After hearing a presentation by the Little Rock Coalition of Neighborhoods saying that it should “be doubtful about the costs” of the $631.7 million 30 Crossing project, the Metroplan Board of Directors today approved an amendment to its 2016-2020 transportation improvement plan to include the Arkansas Highway and Transportation Department’s budget for widening I-30. The financial amendment also reflects an increase federal dollars allocated to Arkansas under the FAST (Fixing America’s Surface Transportation) Act.
Kathy Wells, who spoke for the coalition, said she was particularly concerned about the $100 million loan from contractors that is built into the budget. “This Rolls Royce of a proposal from the state,” she said, would require the board to “pay and pay and pay for years to come” because of impacts on the entire interstate system from the seven-mile 30 Crossing project.
The Metroplan board was not voting on approval of the project itself, which would require Metroplan to OK a separate amendment to lift the six-lane cap on Interstate 30. The AHTD has not yet requested that amendment.

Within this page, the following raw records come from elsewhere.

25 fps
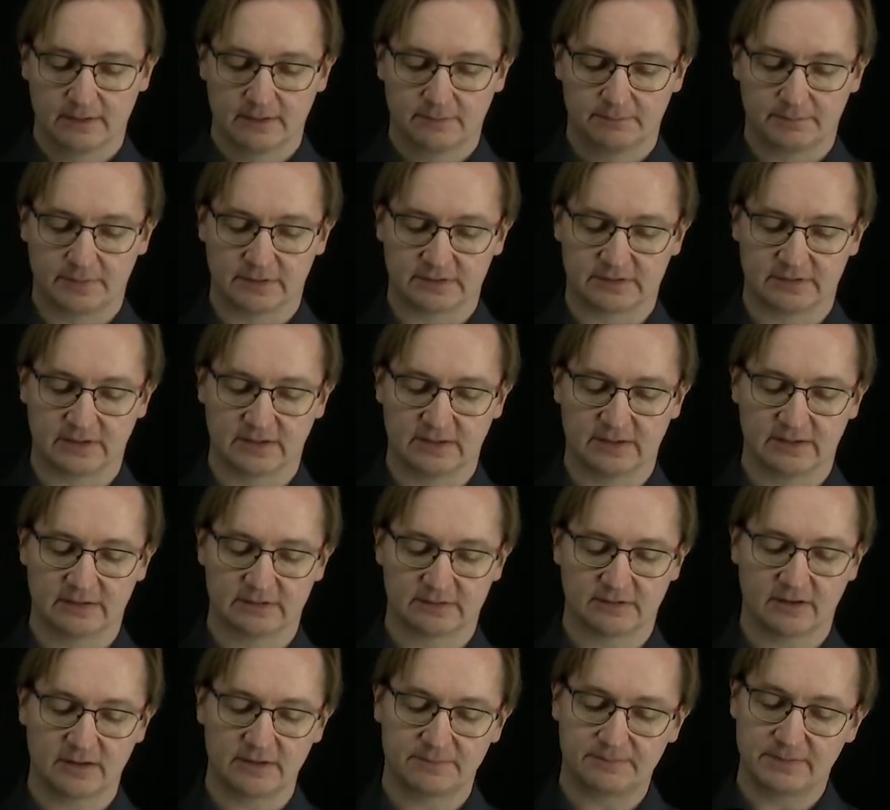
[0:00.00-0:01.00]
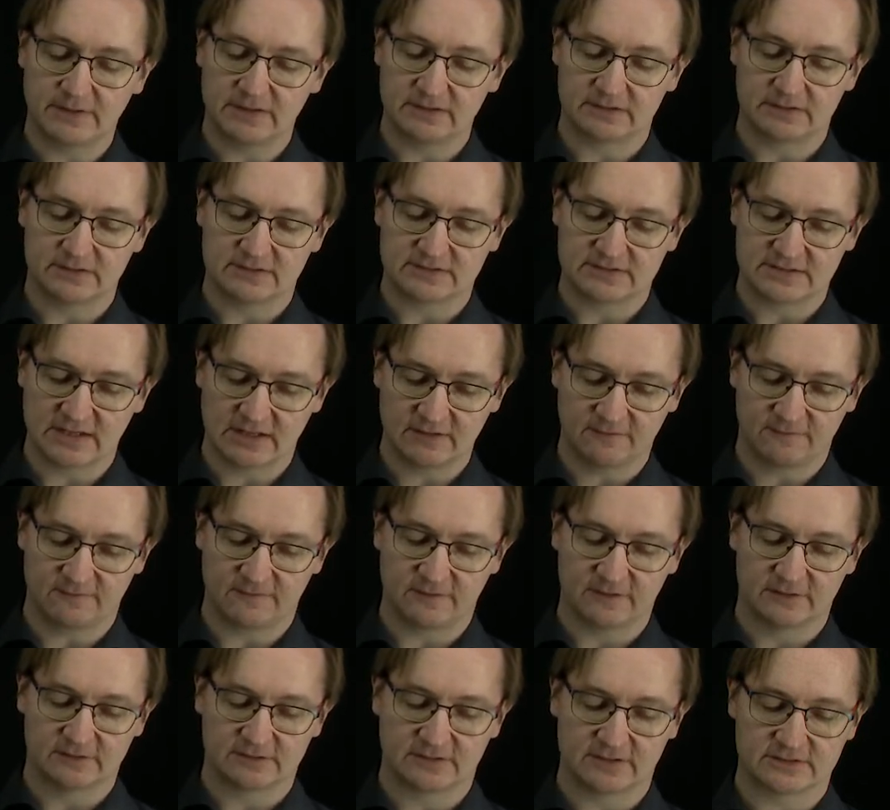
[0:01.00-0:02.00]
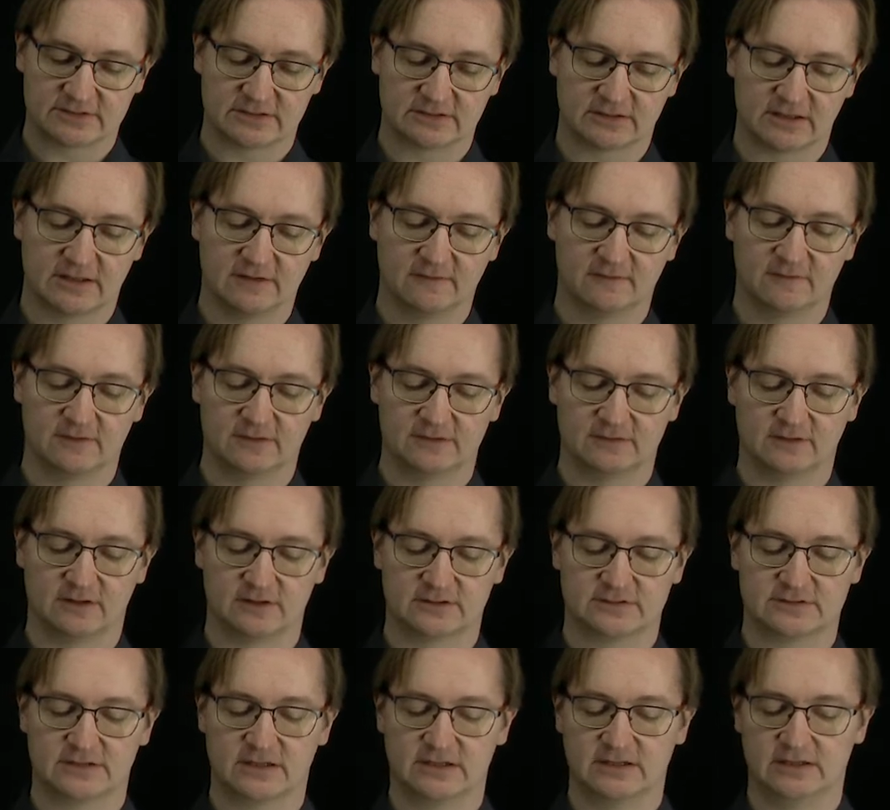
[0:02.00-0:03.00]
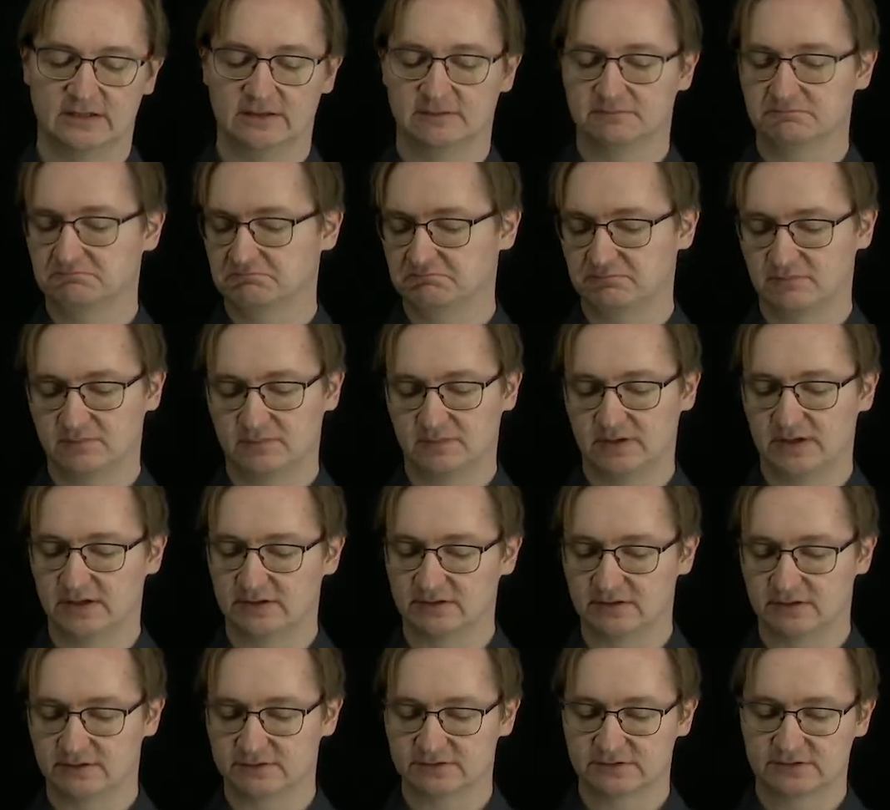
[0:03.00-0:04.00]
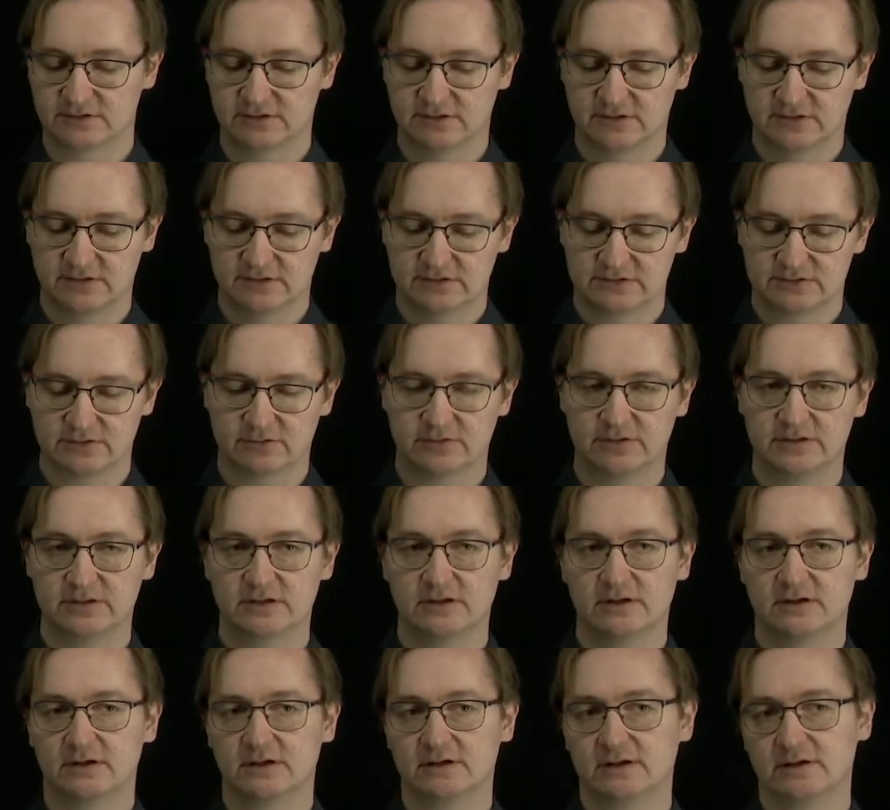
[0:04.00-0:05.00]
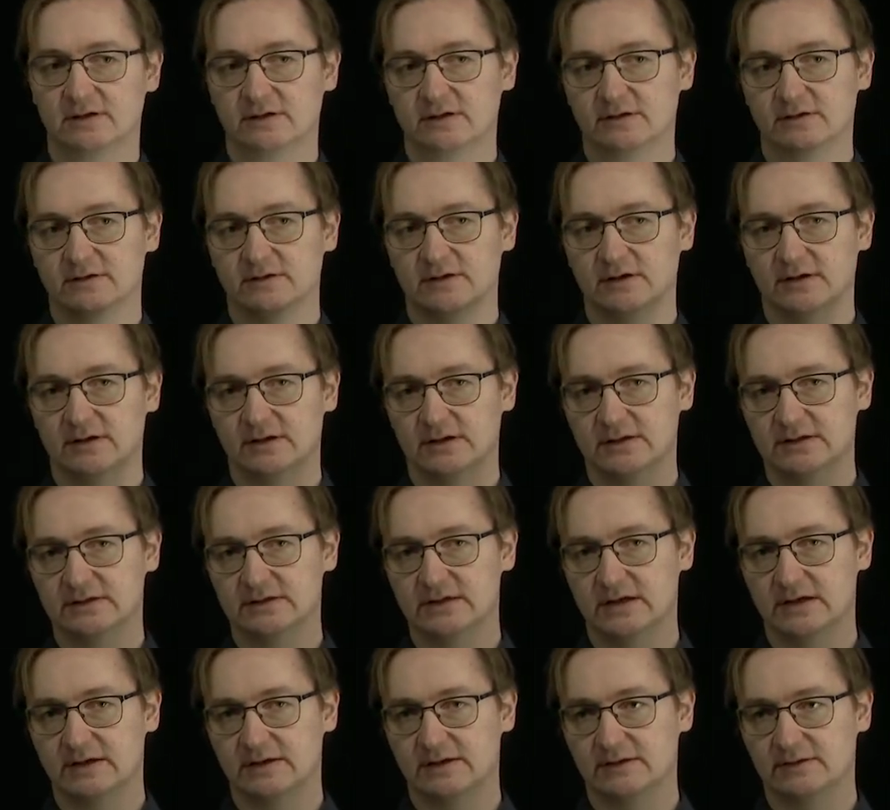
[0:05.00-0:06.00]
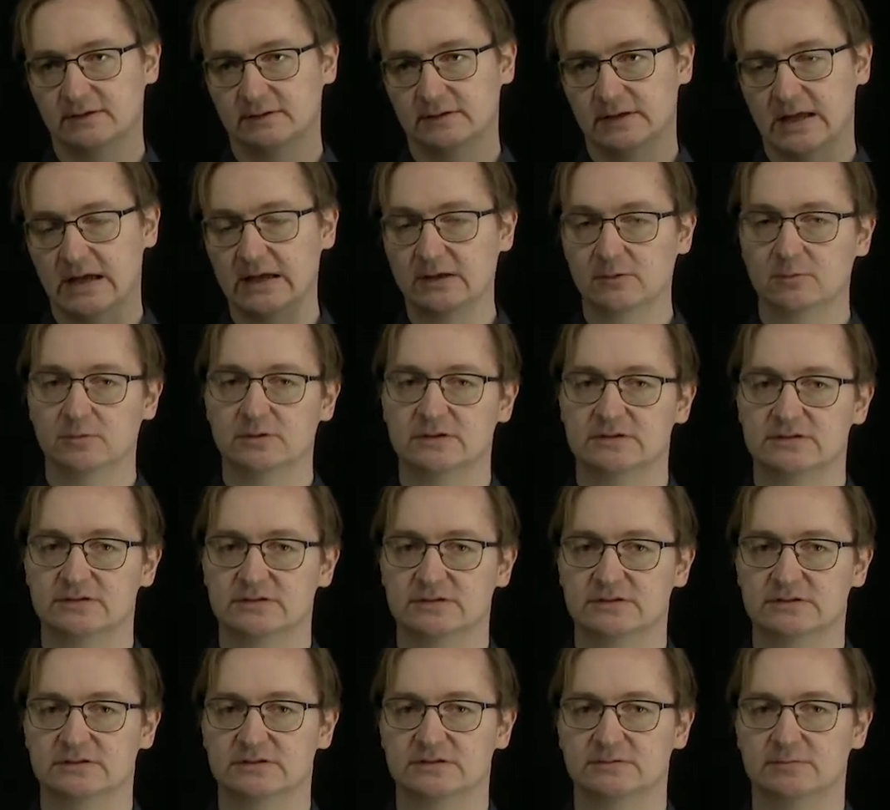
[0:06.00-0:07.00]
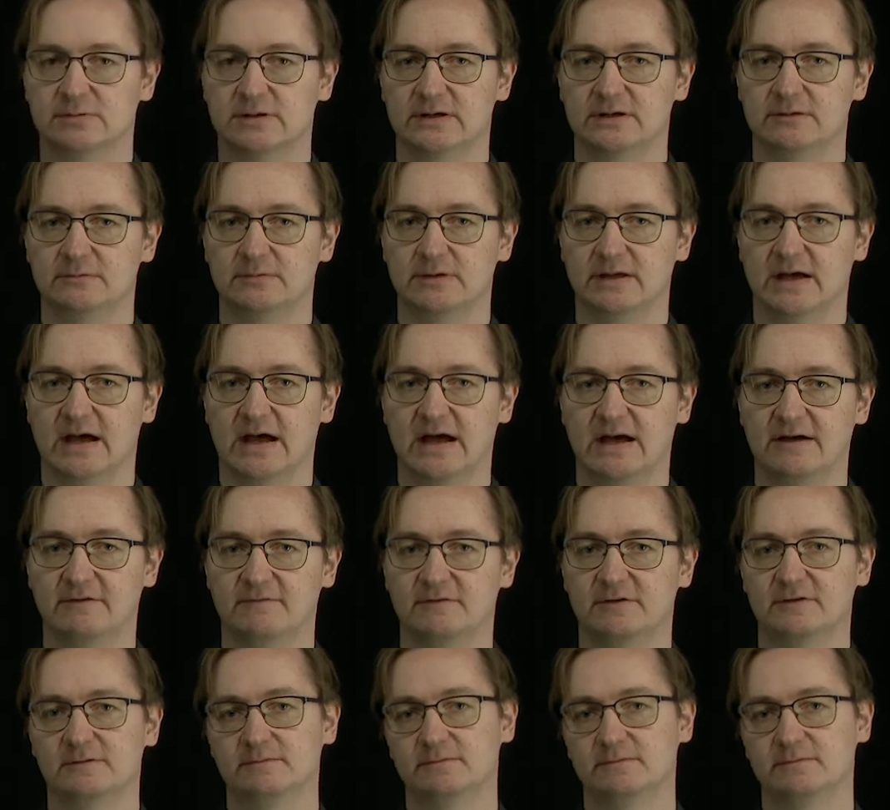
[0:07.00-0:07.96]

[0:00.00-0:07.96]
But the type hint itself doesn't give us any errors. So in the languages where we have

The vote came after a recommendation by the Regional Planning Advisory Council in support of the amendment “with the clear understanding by the AHTD and the FHWA staff that 30 Crossing will come back before the MPO [Metropolitan Planning Organization] for approval.”
RPAC was warned by the AHTD that a decision not to amend the transportation plan would jeopardize all road construction projects in Pulaski County, estimated at 20 to 30 by Casey Covington of the Metroplan staff.
The AHTD’s State Transportation Improvement Plan (STIP) for the Metroplan area and Metroplan’s Transportation Improvement Plan (TIP) must be the same. The AHTD is politically constrained, it says, from omitting the 30 Crossing project.
Little Rock Mayor Mark Stodola informed fellow board members of the Nelson\Nygaard consultants’ presentation to Little Rock directors on Monday that he said touched on four major issues: connectivity between east and west Little Rock that could be made worse by an interstate twice as wide as today’s; quality of life; the speed of traffic entering the city and the city’s participation in the design-build process that will occupy the next several years. (Nelson\Nygaard’s report assumed the approval of the collector/distributor plus through lane design of the AHTD.)
Conway Mayor Tab Townsell urged support for the financial constraints amendment, but added that the board should heed public comment that comes before it on the 30 Crossing project. “Please do your homework. There is not going to be consensus,” Townsell said, and members of the board will have to answer for their decision. “We are a representative board,” he said.
The Nelson\Nygaard presentation will air today at 3 p.m. on public access channels 11 (Comcast) and 99 (U-Verse).